(Data to examine)

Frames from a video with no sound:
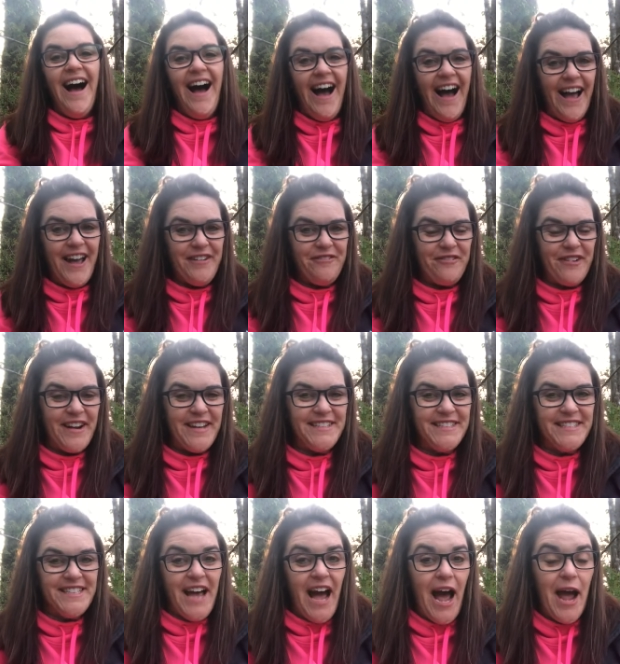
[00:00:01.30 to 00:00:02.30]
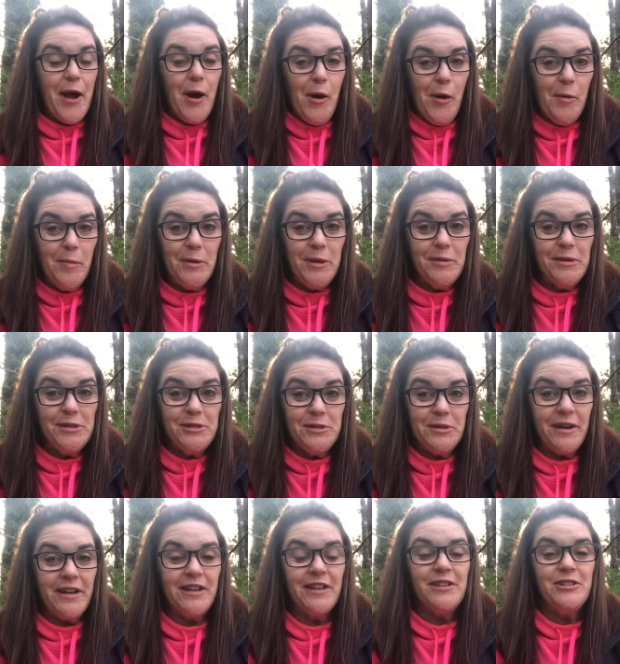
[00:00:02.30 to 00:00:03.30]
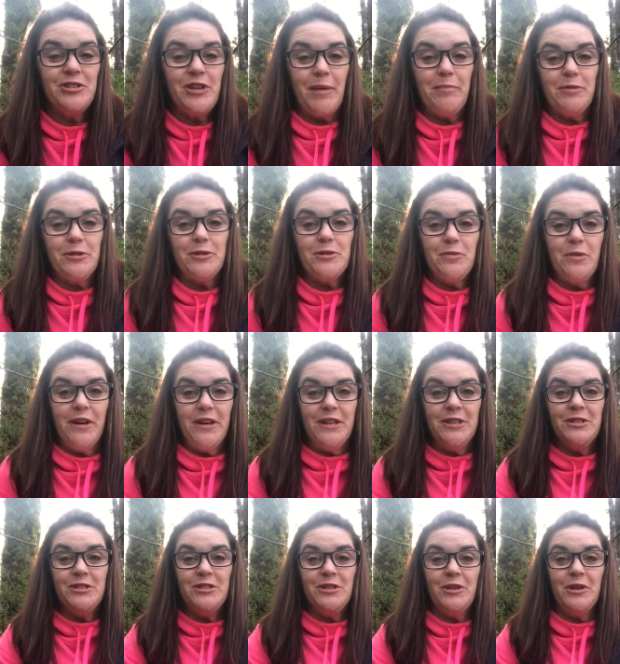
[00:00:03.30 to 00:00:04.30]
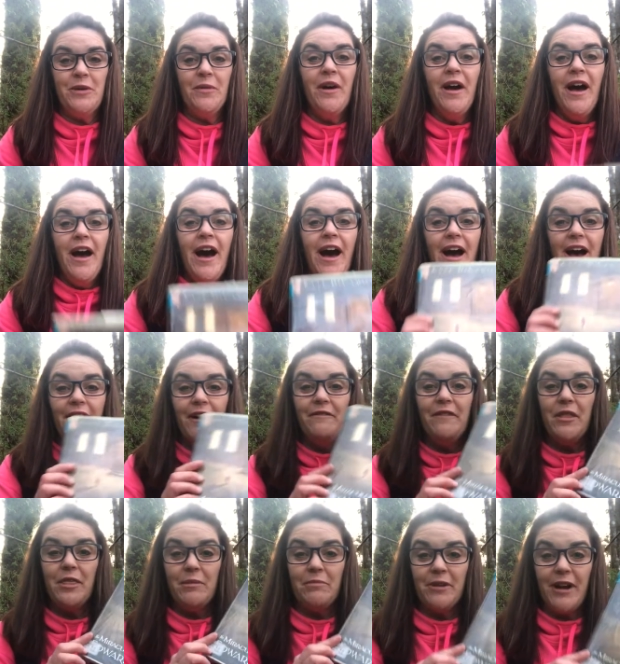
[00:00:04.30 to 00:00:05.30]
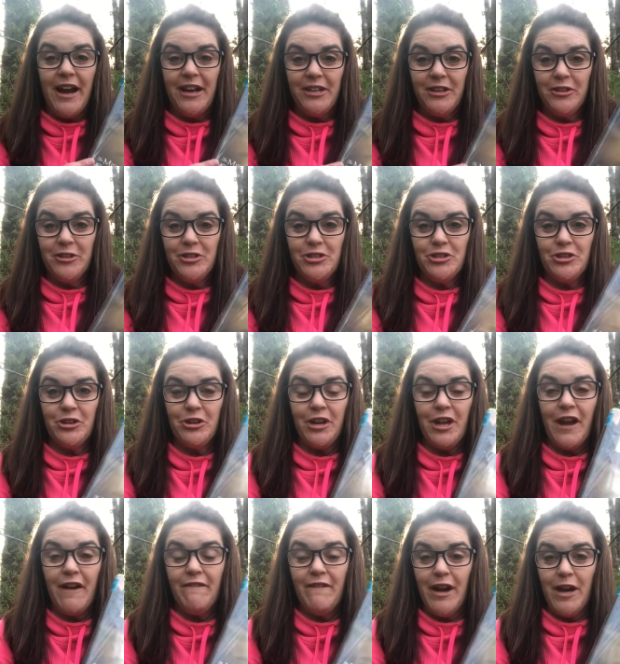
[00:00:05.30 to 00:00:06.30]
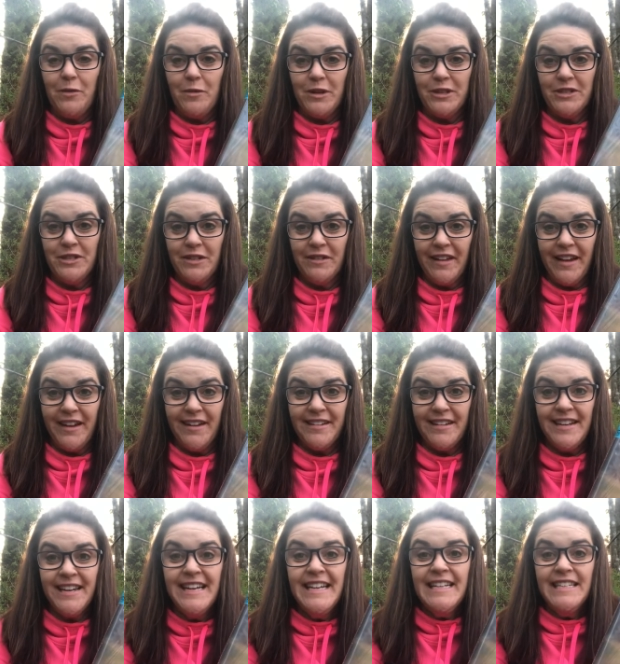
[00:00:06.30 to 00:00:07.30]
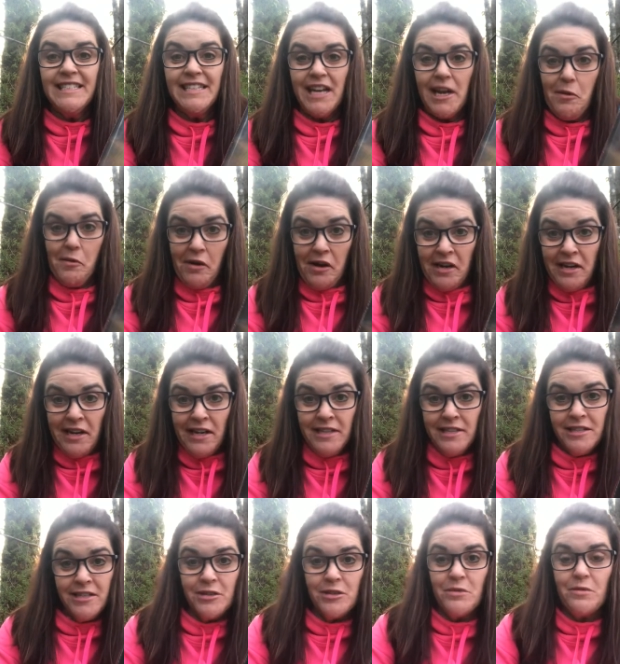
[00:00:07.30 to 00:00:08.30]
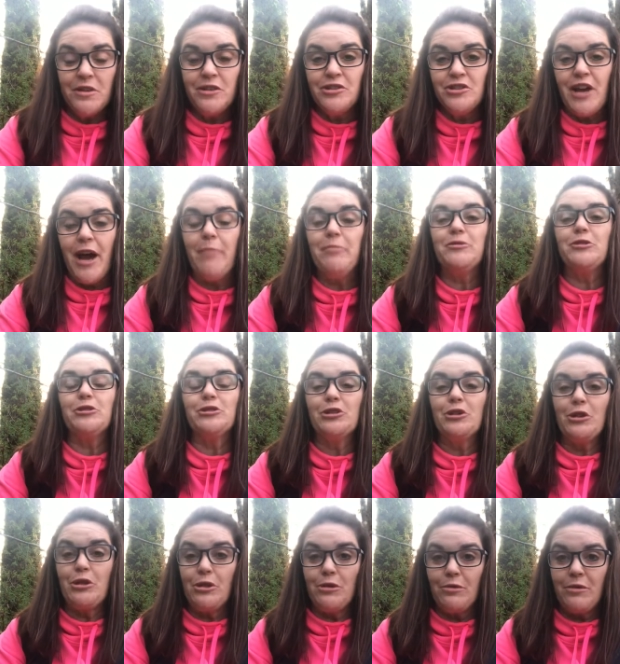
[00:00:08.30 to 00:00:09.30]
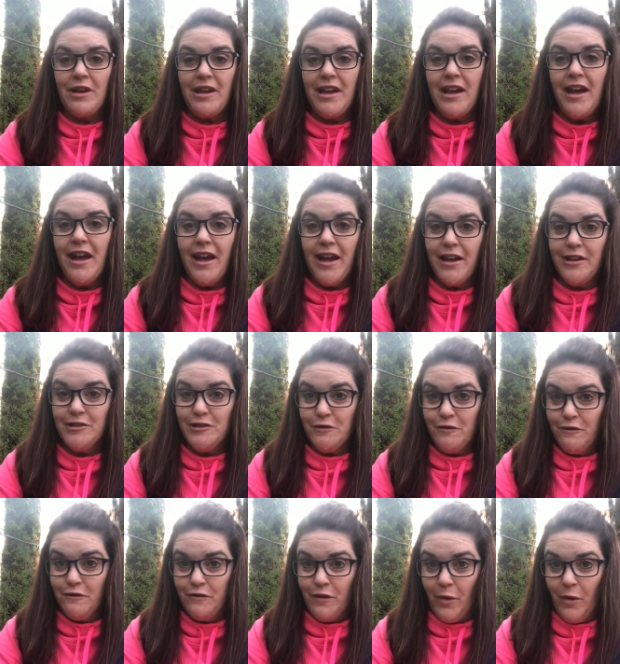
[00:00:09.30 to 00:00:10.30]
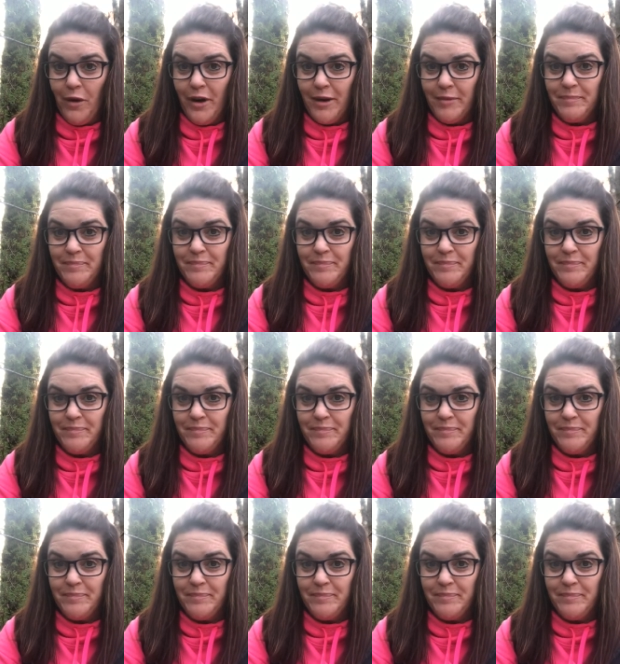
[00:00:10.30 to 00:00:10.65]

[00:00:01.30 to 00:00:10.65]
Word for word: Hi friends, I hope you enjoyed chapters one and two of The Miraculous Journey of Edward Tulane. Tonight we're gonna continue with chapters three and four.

(End Data to examine)

_Aim of the exercise_. Search the data above for lines holding "with" and copy each of them.

_The completed task_.
Frames from a video with no sound:
Word for word: Hi friends, I hope you enjoyed chapters one and two of The Miraculous Journey of Edward Tulane. Tonight we're gonna continue with chapters three and four.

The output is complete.